##### EXTRACTED ENTRIES

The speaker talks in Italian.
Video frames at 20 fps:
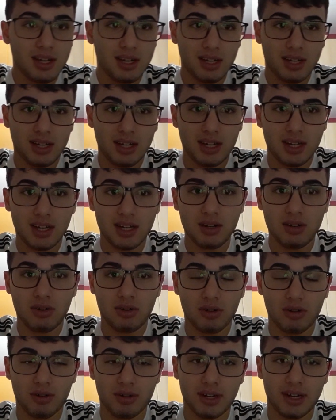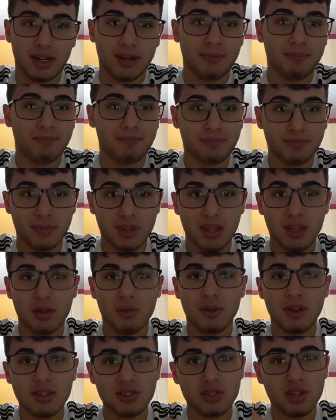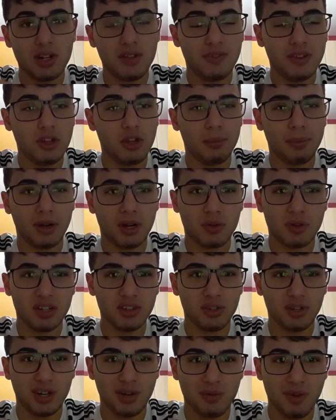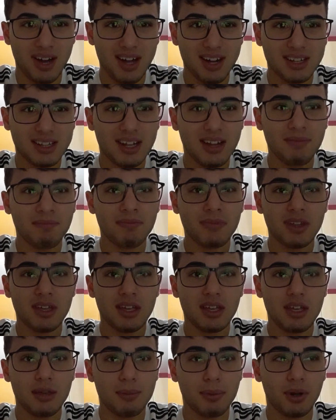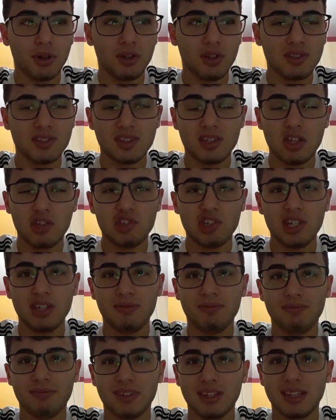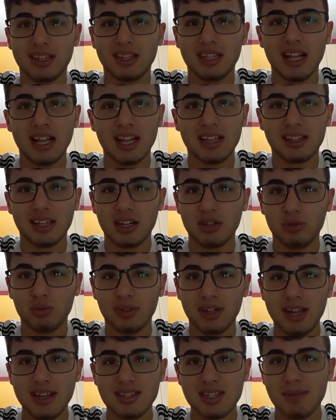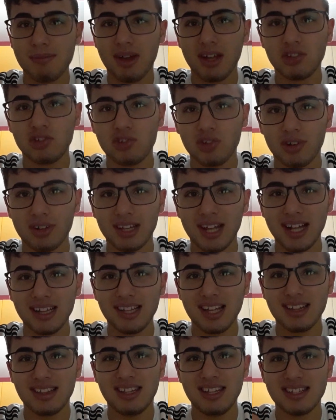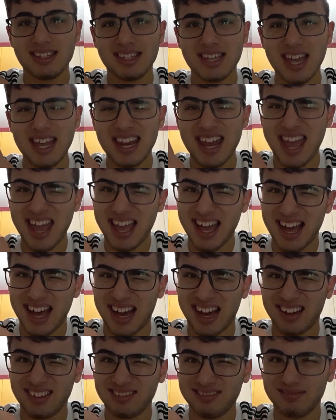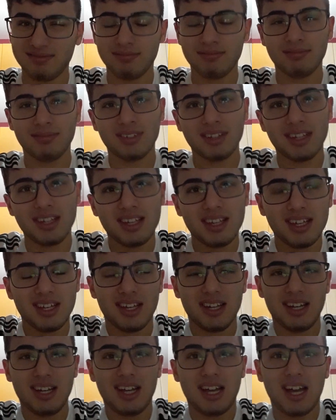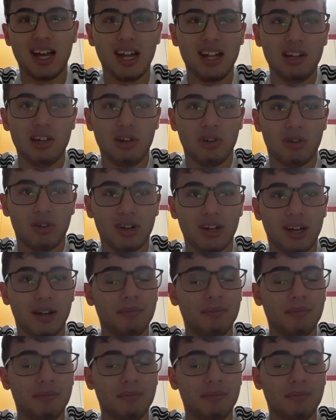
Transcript: Allora, questo è il video per quanto riguarda i pronostici della trentunesima giornata di Serie A. Allora,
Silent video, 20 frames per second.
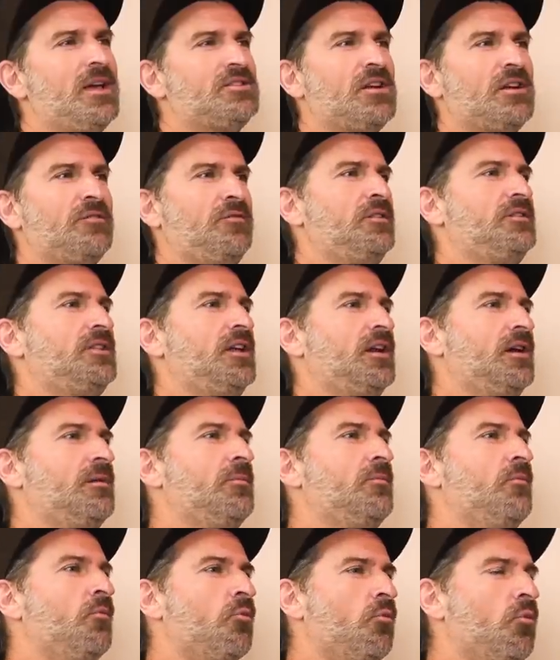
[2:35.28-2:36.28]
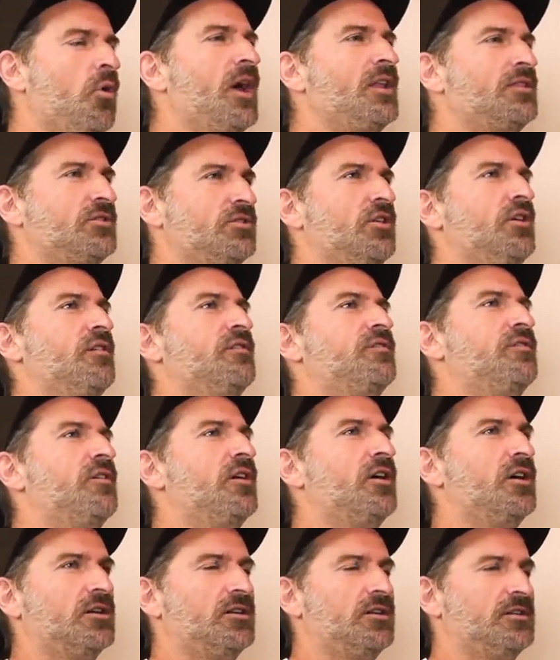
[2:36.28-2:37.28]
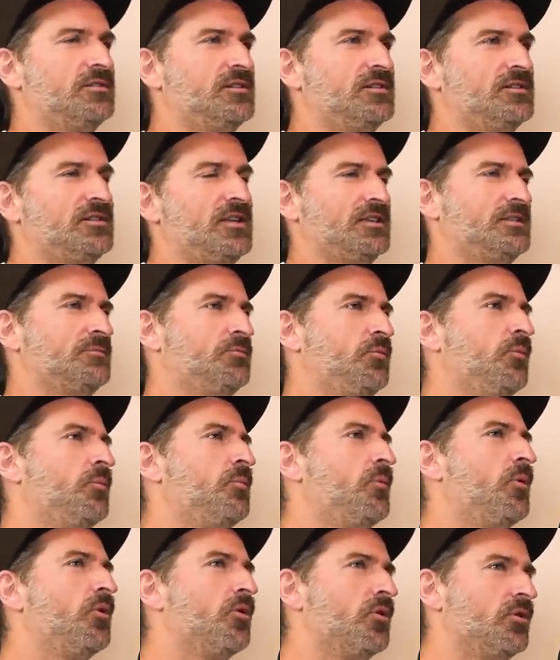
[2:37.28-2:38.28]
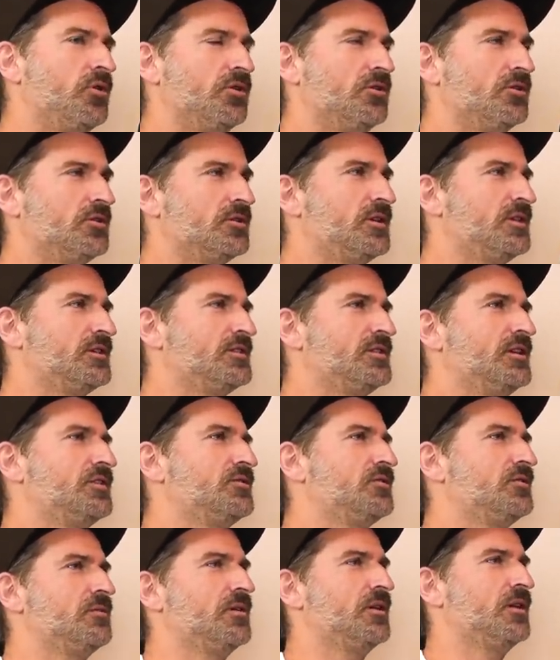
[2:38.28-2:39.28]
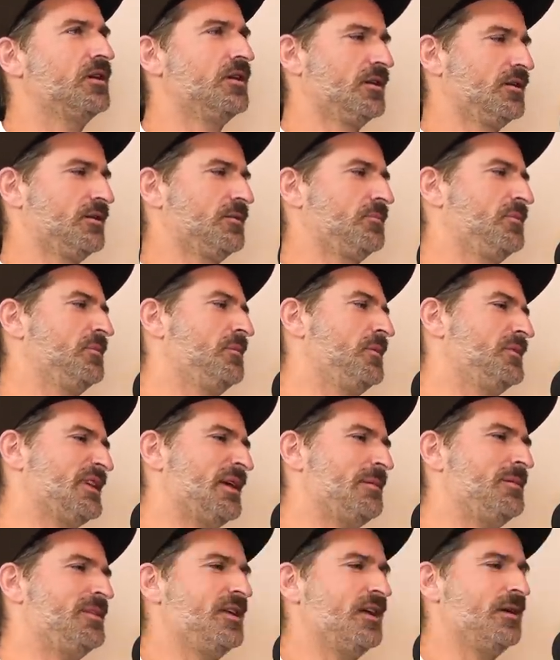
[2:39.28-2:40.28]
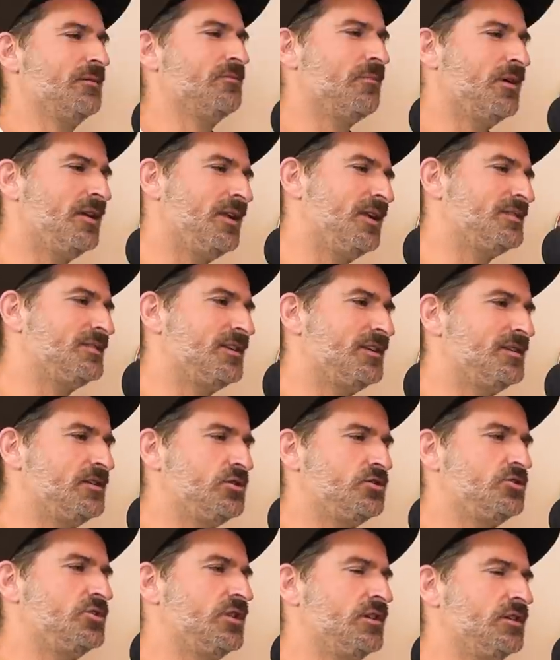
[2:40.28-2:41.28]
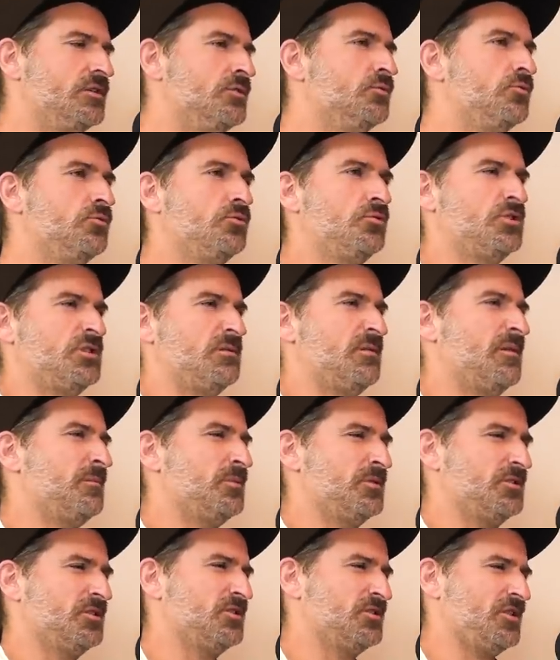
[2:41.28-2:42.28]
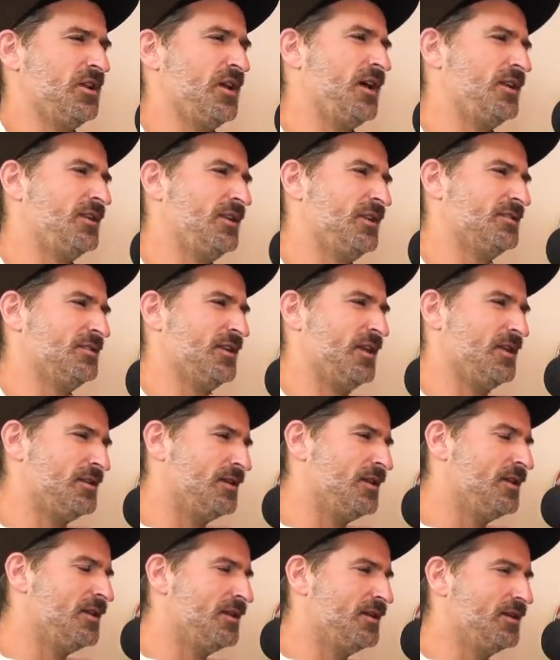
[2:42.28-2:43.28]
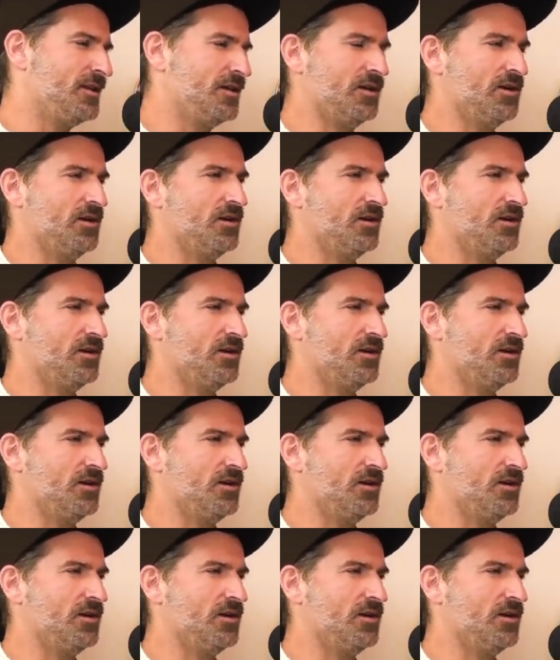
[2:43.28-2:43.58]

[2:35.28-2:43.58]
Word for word: à chaque fois étaient comme What the fuck, sais, ça se peut pas, Qu'est-ce que tu. mes amis étaient comme Moi l'essayer chez nous, je sais même pas ce que je suis en train d'essayer.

##########

■ WHAT IS EXPECTED ■
Restate every line of the data above word for word, with the images removed.

■ ANSWER TO THIS TASK ■
The speaker talks in Italian.
Video frames at 20 fps:
Transcript: Allora, questo è il video per quanto riguarda i pronostici della trentunesima giornata di Serie A. Allora,
Silent video, 20 frames per second.
[2:35.28-2:36.28]
[2:36.28-2:37.28]
[2:37.28-2:38.28]
[2:38.28-2:39.28]
[2:39.28-2:40.28]
[2:40.28-2:41.28]
[2:41.28-2:42.28]
[2:42.28-2:43.28]
[2:43.28-2:43.58]

[2:35.28-2:43.58]
Word for word: à chaque fois étaient comme What the fuck, sais, ça se peut pas, Qu'est-ce que tu. mes amis étaient comme Moi l'essayer chez nous, je sais même pas ce que je suis en train d'essayer.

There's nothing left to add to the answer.